0012 Further, for example, a crystal resonator 10 with a vibration frequency of f=28.375 [MHz] From the formula (3) above, the width Wz of (28.375-27.89)/0.21≦Wz≦3.0 This calculation results in a range of 2.3≦Wz≦3.0 [mm]. and For example, the frequency temperature characteristic when the width Wz is 2.5 [mm] is shown in graph G in Figure 1. As shown in E, similarly, no coupling of higher-order contour vibrations is observed. In addition, in this case The width Wz may be calculated from equation (4), 1.0≦Wz≦(28.375-27.70)/0.41 becomes. When calculated, the range is 1.0≦Wz≦1.65 [mm].

[0013] As described above, according to this embodiment, the frequency of 28 to 29 [MHz] with excellent frequency temperature characteristics is ], the width Wz of the rectangular AT-cut crystal resonator in the frequency band is expressed as It becomes possible to make decisions efficiently without causing problems. In addition, the crystal oscillator itself The body can also be made much smaller.

[0014]

[Effect of the idea]

As explained above, according to the rectangular AT-cut crystal resonator according to the present invention, the constant The width Wz is determined under the formula of can be obtained efficiently with good frequency-temperature characteristics without coupling of contour vibration and high-order contour vibration.
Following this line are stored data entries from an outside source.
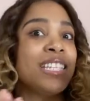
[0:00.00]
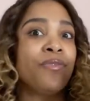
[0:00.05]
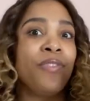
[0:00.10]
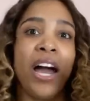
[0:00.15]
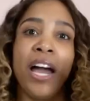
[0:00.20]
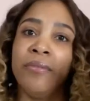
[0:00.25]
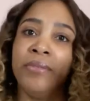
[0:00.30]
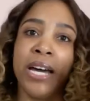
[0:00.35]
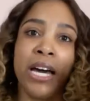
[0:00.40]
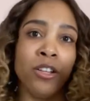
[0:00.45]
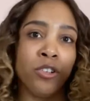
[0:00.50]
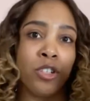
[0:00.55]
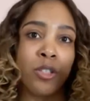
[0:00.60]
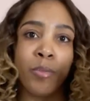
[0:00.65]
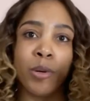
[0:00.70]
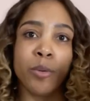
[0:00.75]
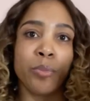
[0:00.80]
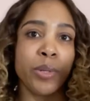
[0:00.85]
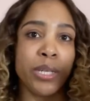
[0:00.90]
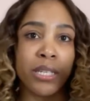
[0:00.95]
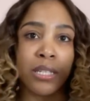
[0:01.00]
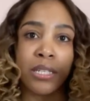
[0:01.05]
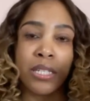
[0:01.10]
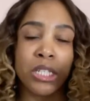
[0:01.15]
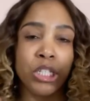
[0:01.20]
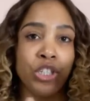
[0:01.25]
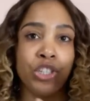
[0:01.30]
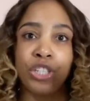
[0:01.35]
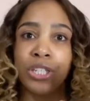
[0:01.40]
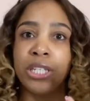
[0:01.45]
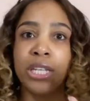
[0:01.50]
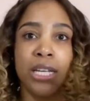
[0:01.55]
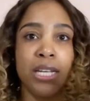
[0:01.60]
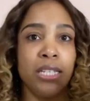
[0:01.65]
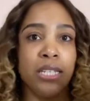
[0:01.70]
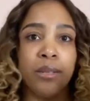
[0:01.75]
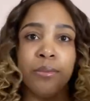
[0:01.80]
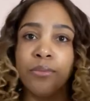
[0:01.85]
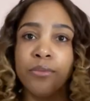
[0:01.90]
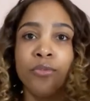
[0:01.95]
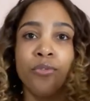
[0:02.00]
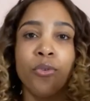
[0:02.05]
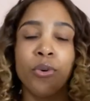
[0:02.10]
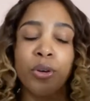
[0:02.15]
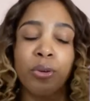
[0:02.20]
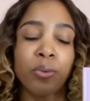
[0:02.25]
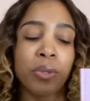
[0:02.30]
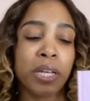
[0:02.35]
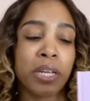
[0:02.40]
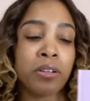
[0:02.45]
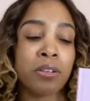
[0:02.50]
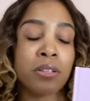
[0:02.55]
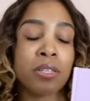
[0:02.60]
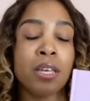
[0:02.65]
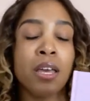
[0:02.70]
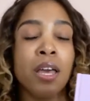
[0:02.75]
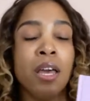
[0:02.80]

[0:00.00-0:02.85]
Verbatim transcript: five dollars per piece just to get some foiled letters.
There is an effect that it can be done.

[Brief explanation of drawings]

FIG. 1 is a graph showing frequency-temperature characteristics of an embodiment of a rectangular AT-cut crystal resonator according to the present invention.

[Figure 2] Width Wz of the crystal oscillator determined in the above example
It is a graph which shows the relationship between and the vibration frequency f of high-order contour vibration.
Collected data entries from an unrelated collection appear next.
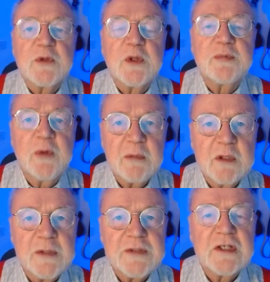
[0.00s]
but the
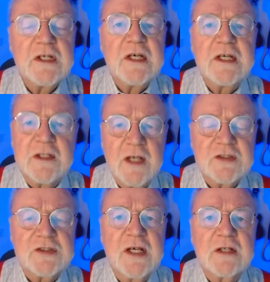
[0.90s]
problem is it
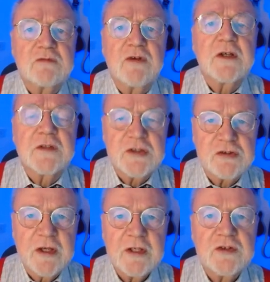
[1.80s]
does sound rather
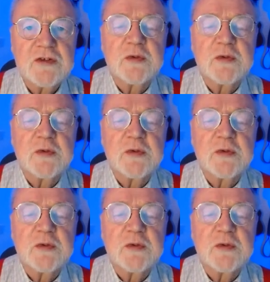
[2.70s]
strange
FIG. 3 is an external view showing an example of a rectangular AT-cut crystal resonator.

FIG. 4 is a graph showing the difference in frequency temperature characteristics depending on the presence or absence of high-order contour coupling.

[Explanation of symbols]

10...Crystal resonator, L...length, Wz...width, t...thickness.
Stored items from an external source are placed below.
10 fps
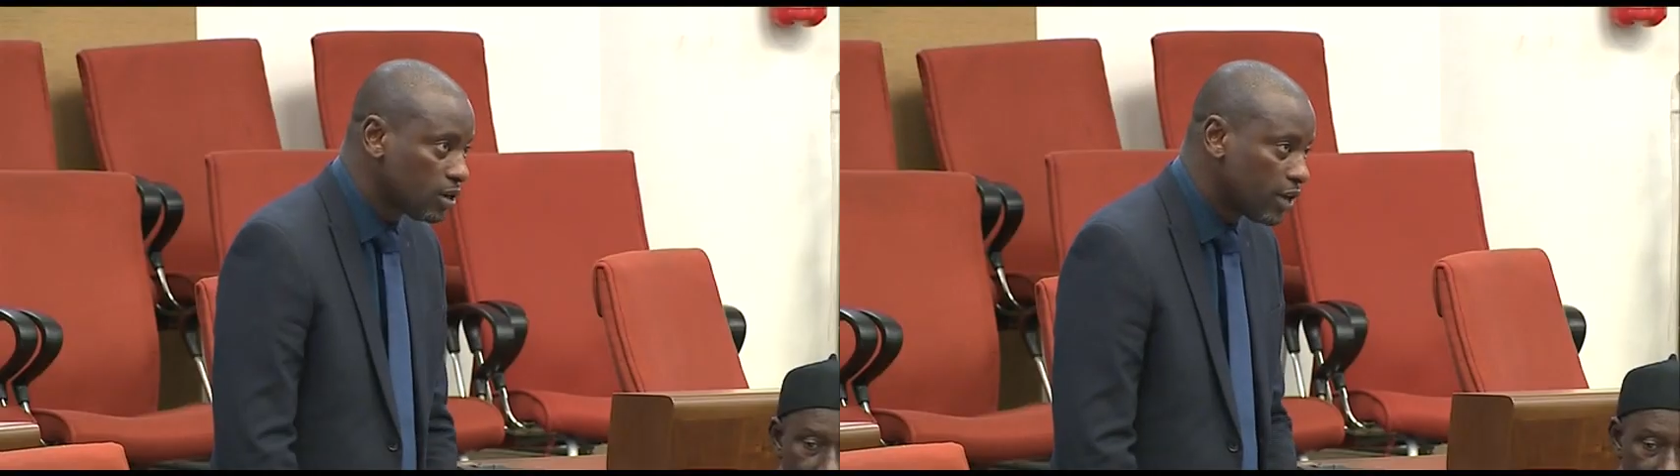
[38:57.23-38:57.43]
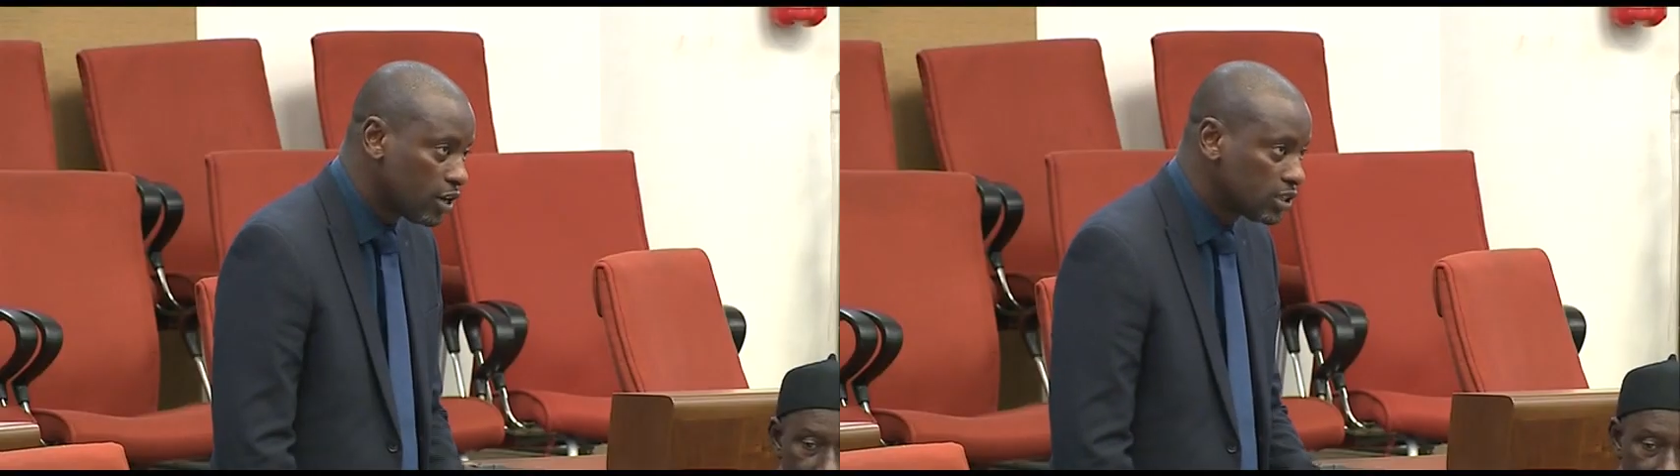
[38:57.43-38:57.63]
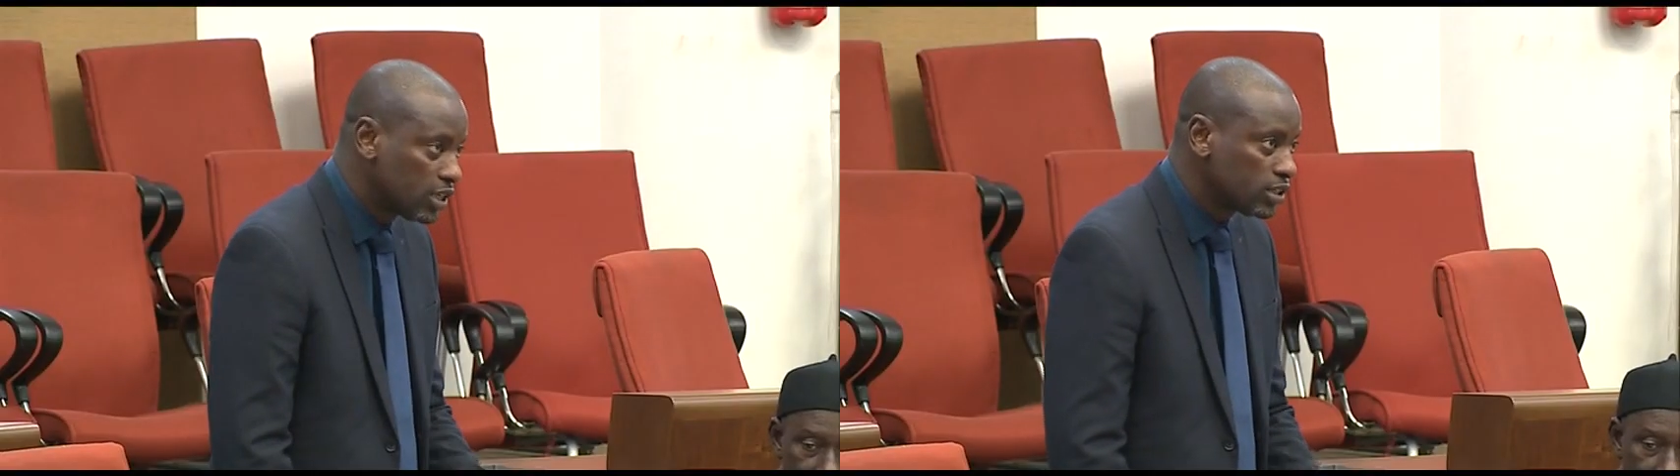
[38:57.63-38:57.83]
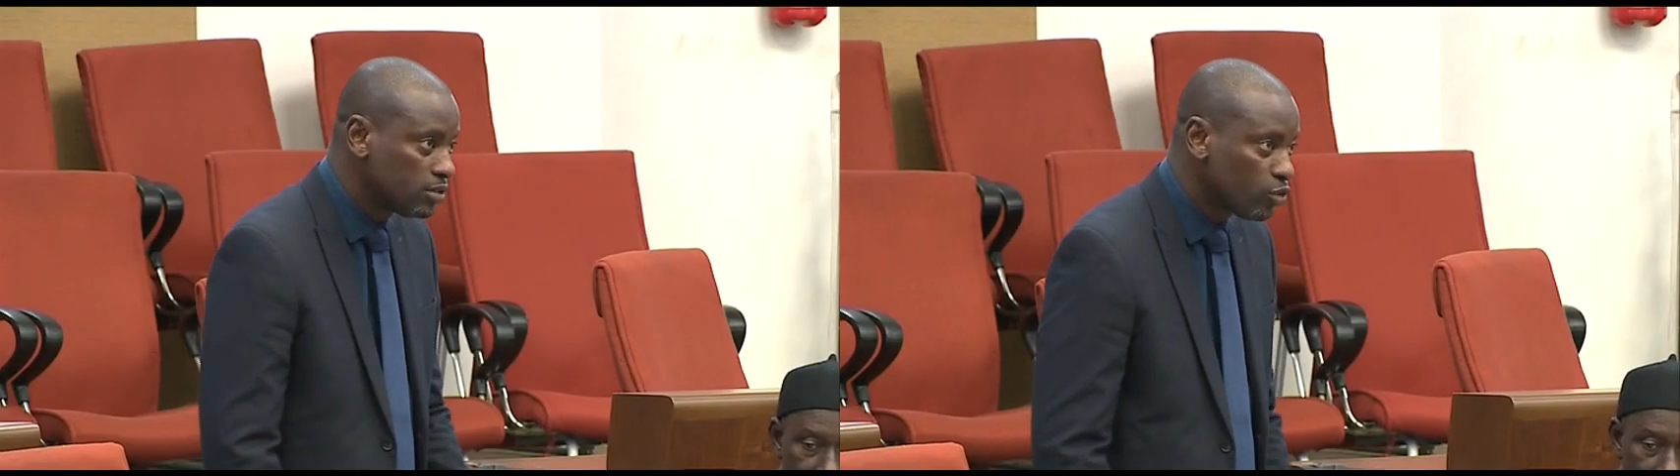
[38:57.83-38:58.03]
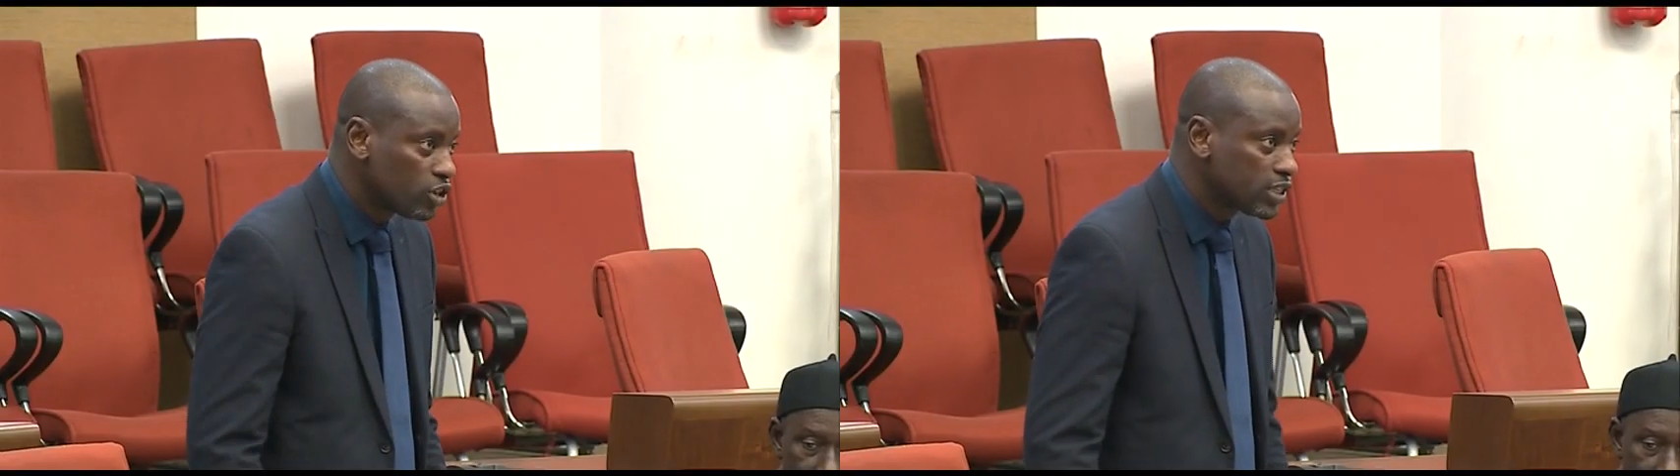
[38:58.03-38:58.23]
about
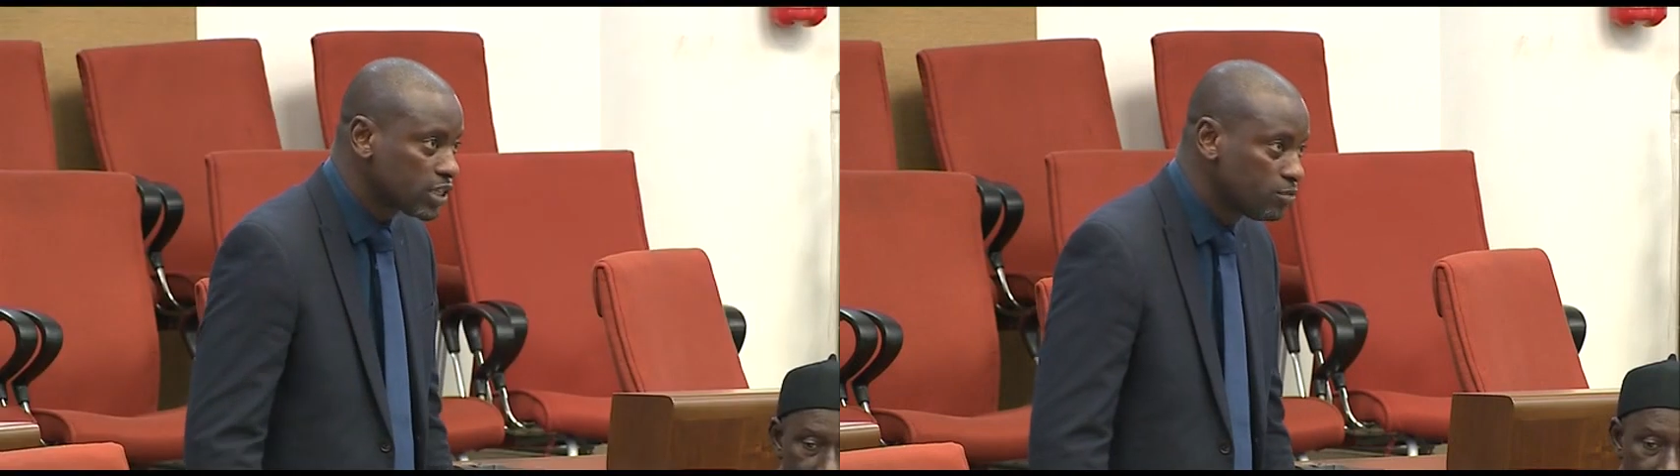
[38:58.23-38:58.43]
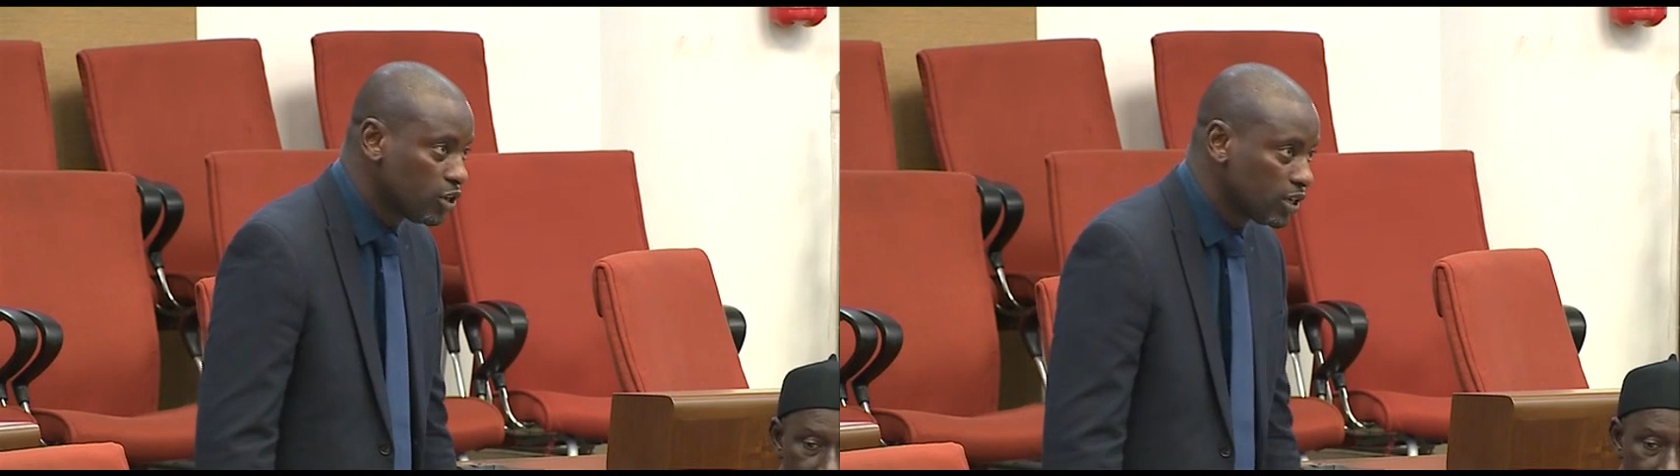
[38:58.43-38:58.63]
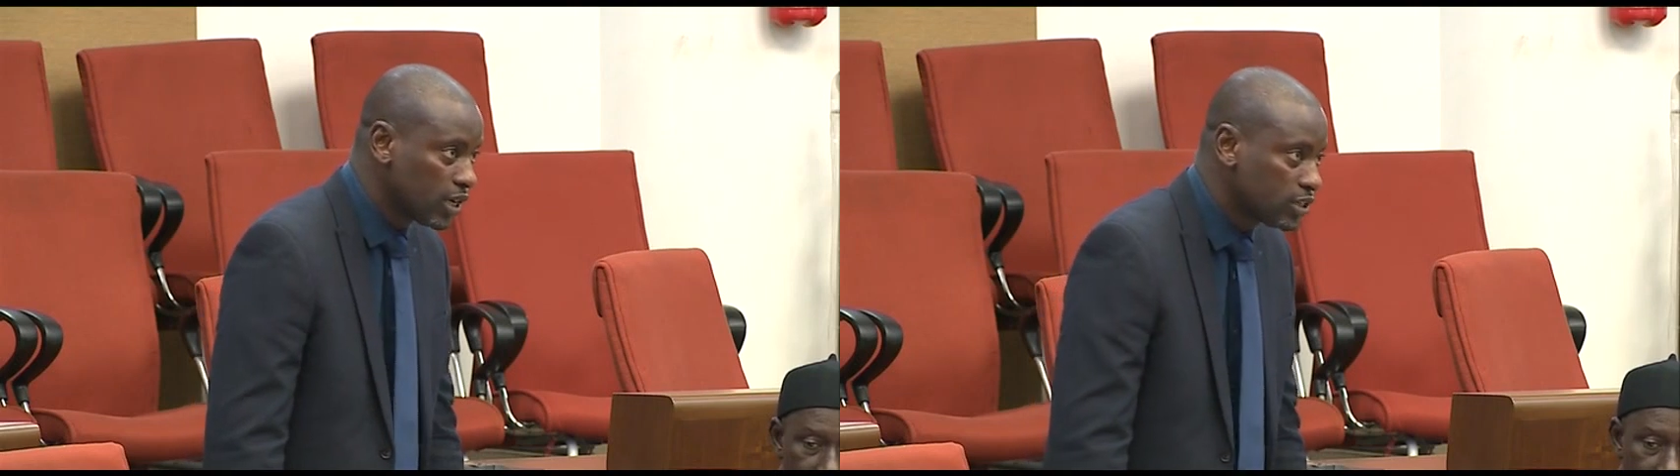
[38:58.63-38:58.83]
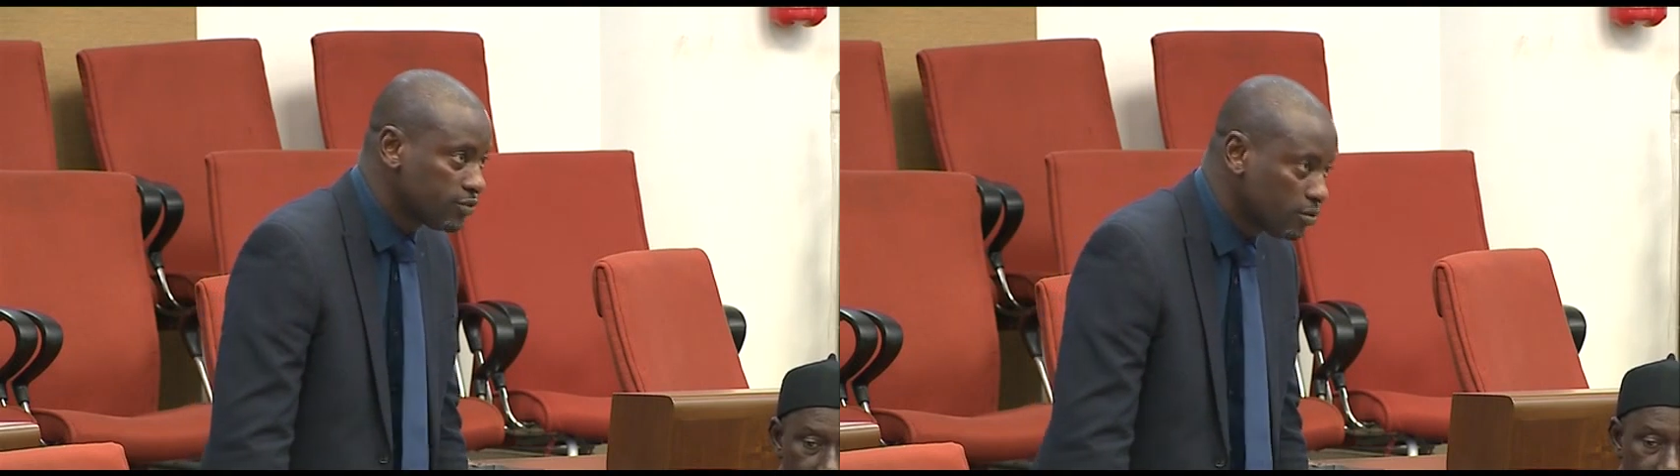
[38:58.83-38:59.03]
$16.6 million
──────────────────────────────────────────────── ─── Continuation of front page (72) Creator Ken Suzuki 3-12 Moriyacho, Yokohama, Kanagawa Japan Within Victor Co., Ltd. (72) Creator Takashi Shimada 4107 Miyota, Miyota-machi, Kitasaku-gun, Nagano Prefecture Ground 5 Simeo Precision Co., Ltd.

Claims (1)

[Scope of utility model registration request] Claim 1: The length L of the crystal resonator in the approximately X-axis direction is 4
~5 [mm], and when the vibration frequency f is in the range of 28 to 29 [MHz], the width Wz [mm] in the approximately Z-axis direction is set to a range where the vibration frequency is 28≦f<28.52 [MHz]. For (f-27.89)/0.21≦Wz≦3.0
For the vibration frequency range of 28.11≦f≦29 [MHz], 1.0≦Wz≦(f-27.70)/
A rectangular AT-cut crystal resonator characterized by having a diameter of 0.41.